While stands the Coliseum, Rome shall stand; when falls the Coliseum, Rome shall fall, and when Rome falls, the world.
– Lord Byron, English poet and leading figure of the Romantic Movement
I remember 18 years ago when we landed in Rome in the morning and we followed advice to stay awake the entire day so as not to prolong jet lag. Our first stop was the Coliseum and the Forum. And I remember vividly my awe as I approached the Coliseum and looked up at one of the great wonders of the world.

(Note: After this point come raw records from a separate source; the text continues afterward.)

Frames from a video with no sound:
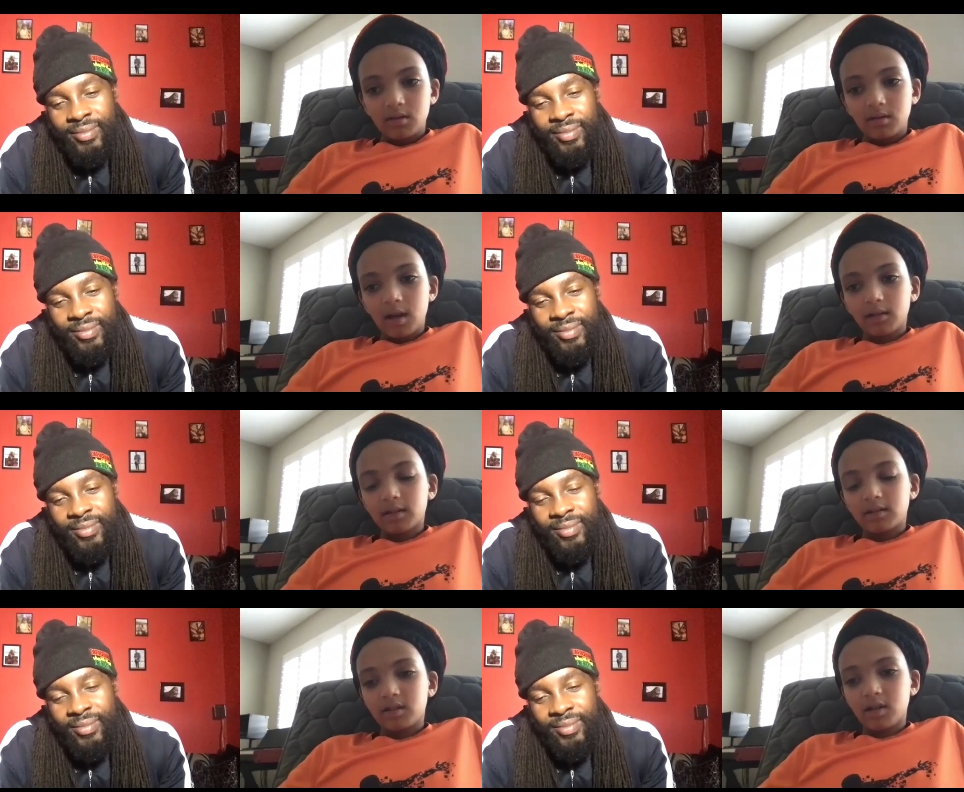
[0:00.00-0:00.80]
Speaker 1: I'd
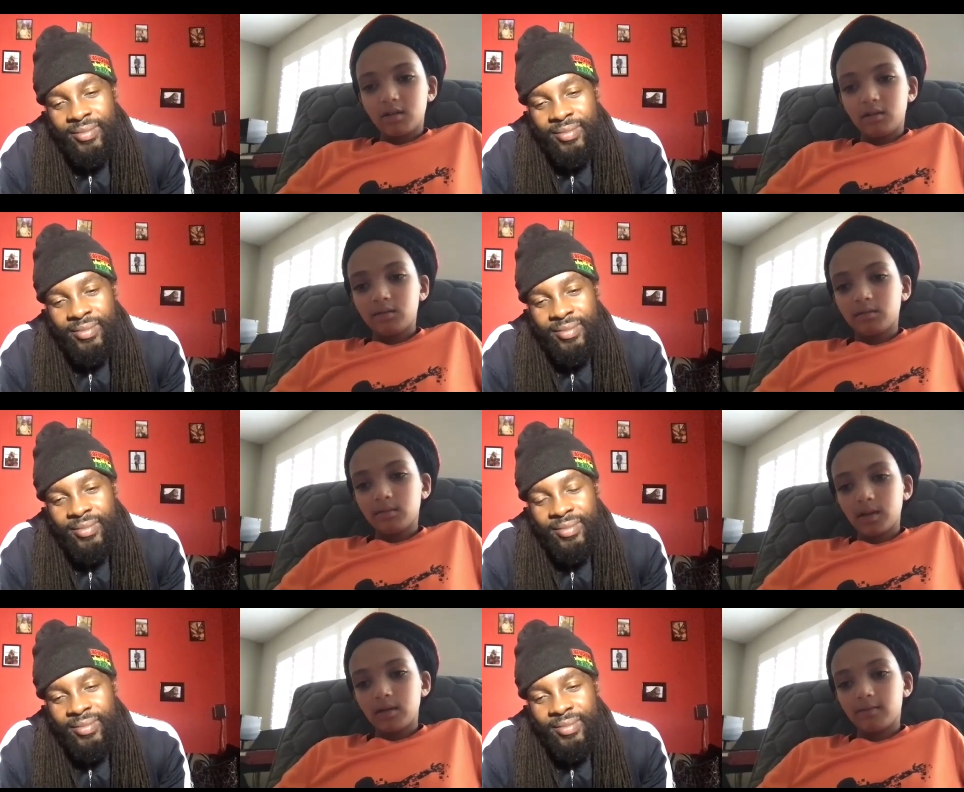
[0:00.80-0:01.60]
like to go
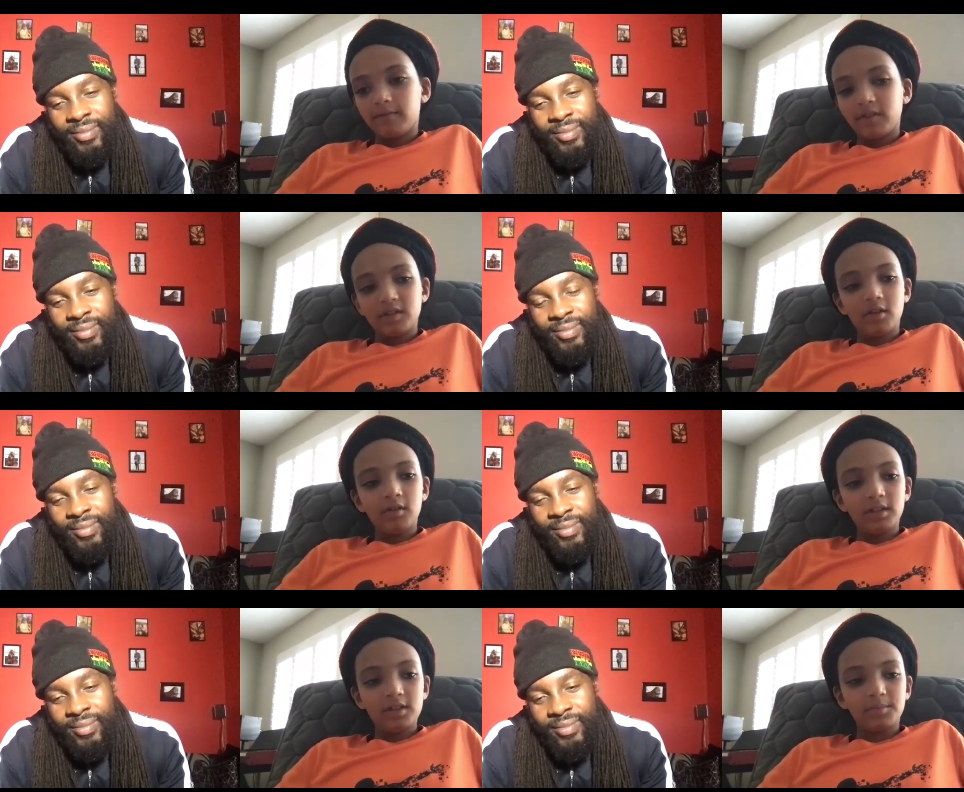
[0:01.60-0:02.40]
like visit all
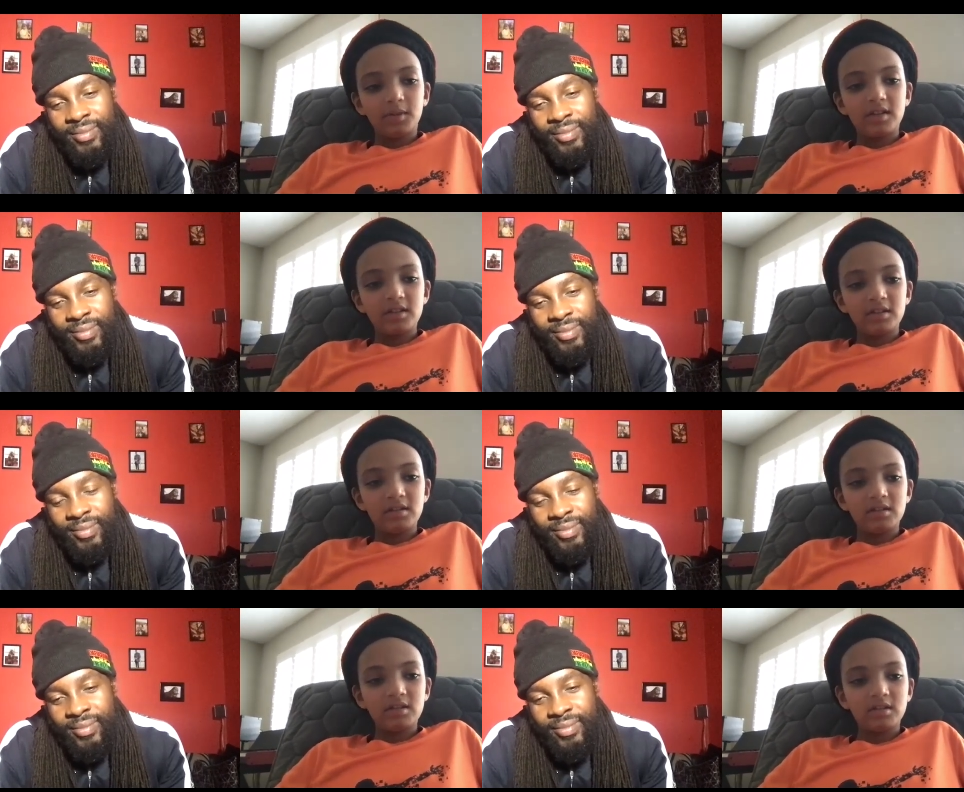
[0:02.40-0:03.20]
these
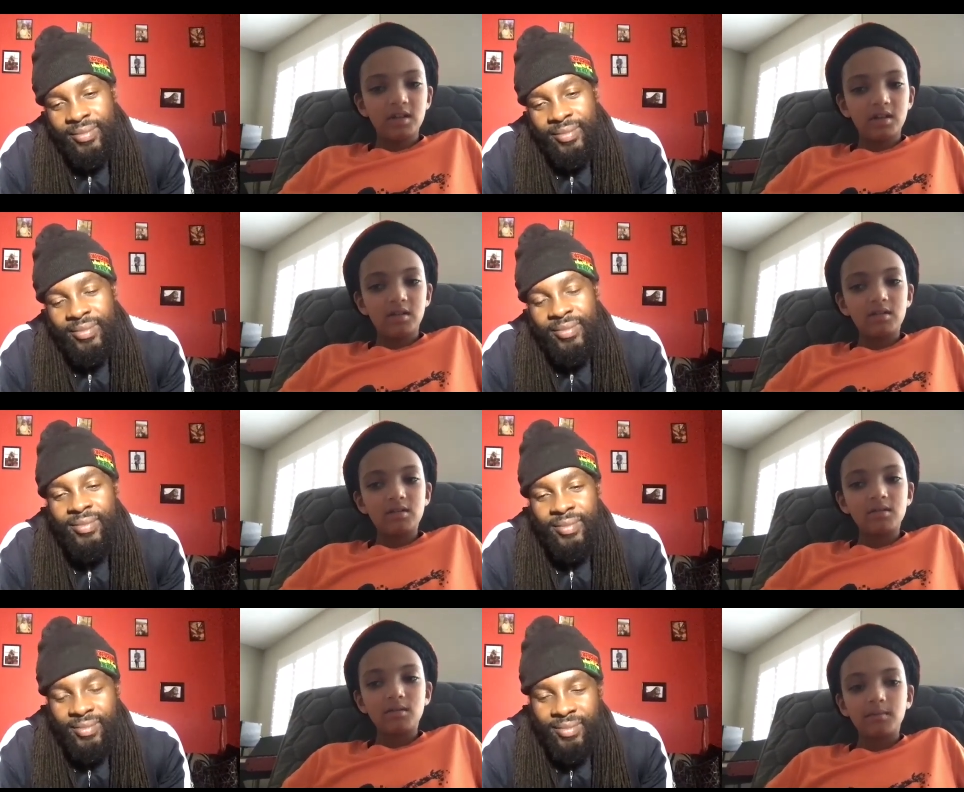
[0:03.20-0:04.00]
places and
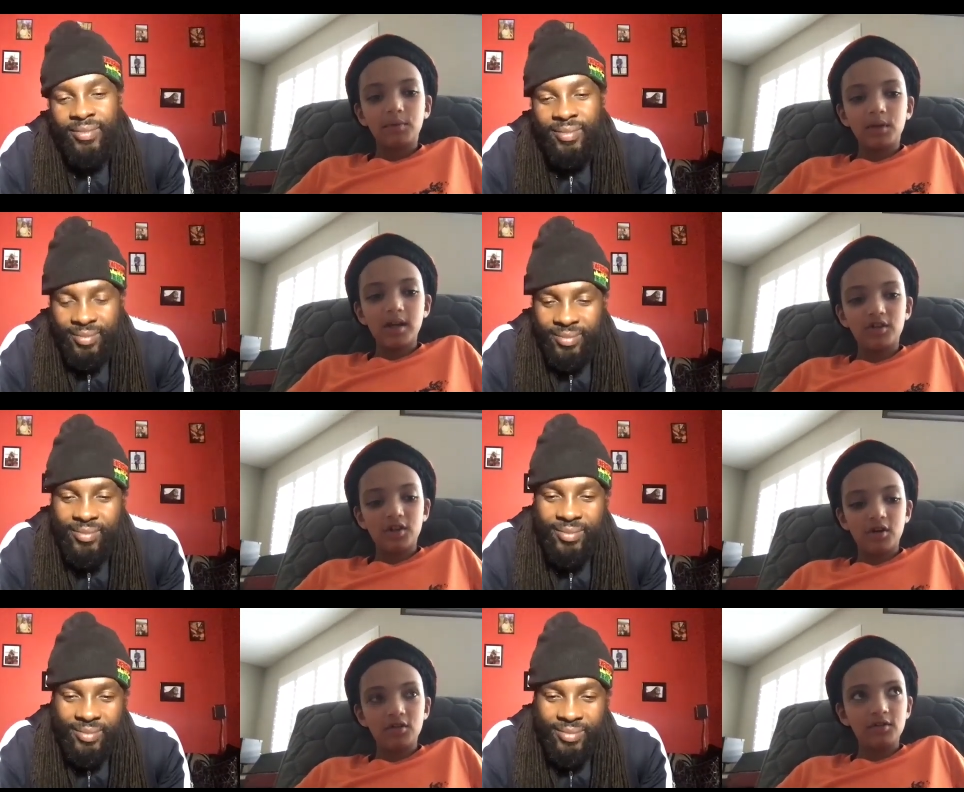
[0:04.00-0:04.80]
mm-hmm. play
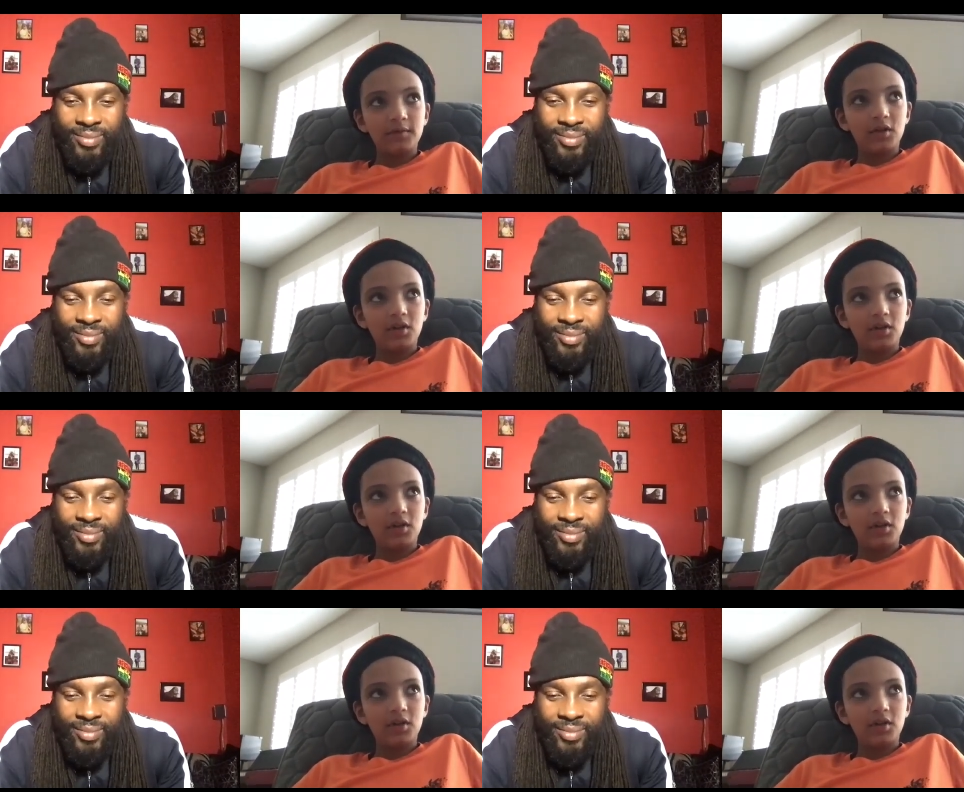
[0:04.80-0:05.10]
shows for you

This time around, we weren’t a couple on the verge of becoming engaged. We were a family of four traveling with good friends, another family of four. We took two taxis and promptly wondered how we would communicate, given that we didn’t have Internet access. I remember the crowds, but somehow this time around the crowds were more intrusive. This is probably due to the influx of selfie sticks, which I now roundly condemn. No longer do people communicate with strangers and ask them to take their picture. Now we have single people or couples who don’t take into consideration who is behind them or in front of them, as they become self-absorbed in taking their photographs. But enough said of this phenomenon!
As before, I was in awe of the monuments. We took a guided tour, which was a mixed bag of having to deal with a crowd within a crowd and missing a lot of what our tour guide in training was saying because it was hard to decipher his words via the speakers. One thing we all agreed to hearing was how the word “vomit” came to be. Passage ways in the Coliseum were built below or behind the seats so that people could disperse quickly upon completion of the event or in an emergency evacuation. The Latin word “vomitoria” means rapid discharge. The English took that word to mean what we know it as today.
One other thing that I remember our tour guide telling us was the argument among archaeologists about whether to rebuild the Coliseum or to let it continue to crumble, showing the passage of time. I saw sections of the Coliseum that had been rebuilt with newer brick. After comparing them side by side, I have to agree with the archaeologists who believe that it should not be rebuilt. It just doesn’t look the same. Perhaps it can be rebuilt elsewhere, but the ruins remain as is. I agree that after all is said and done, you can’t renovate a masterpiece. It becomes part of antiquity and future generations can read books and see photographs – and perhaps see a rebuilt version on other grounds.
After the Coliseum tour, we ate our first mediocre meal of our trip, which we figured would be the case, given its proximity to the Coliseum and our understanding that many of these nearby dining establishments cater to tourists. That was planned because after lunch we then went to the Forum, an enormous rectangular piazza filled with wondrous ancient ruins.
The one ruin I was especially looking forward to revisiting was the Vestal of Virgins. David had taken a series of black-and-white photographs of this row of statues 18 years ago. After walking around, we thought perhaps they were behind sections that were cordoned off for refurbishing. Thank goodness, to my delight, the last section we entered was the famed ruin. It did not disappoint. Neither did David’s new set of photographs.
While we were walking around the grounds of the Vestal of Virgins, the promised thunderstorm that was lurking behind gathering clouds early afternoon finally came down with mighty force. We were prepared with our rain jackets and umbrellas. As Sofia, Raissa and Mike’s daughter, dutifully held the umbrella to protect David’s camera, David took this amazing photograph:
One thing David and I didn’t do when we were here 18 years ago was go to the top of the gardens and overlook the Forum. We were in for a breathtaking treat, which was a fitting way to conclude our visit to the Forum.
Our last stop of the day was to see Michelangelo’s statue of Moses (with horns) at San Pietro in Vincoli (Saint Peter in Chains). The famous marble statue was commissioned in 1505 by Pope Julius II for his tomb. Michelangelo worked on it from 1513 to 1515. The church also contains the chains of Peter, which were used to bound Saint Peter when he was imprisoned in Jerusalem.
We concluded our evening with our last dinner at the Grotta Azzura, two doors down. And went to bed with our red birds safely watching over us in our Roma apartment.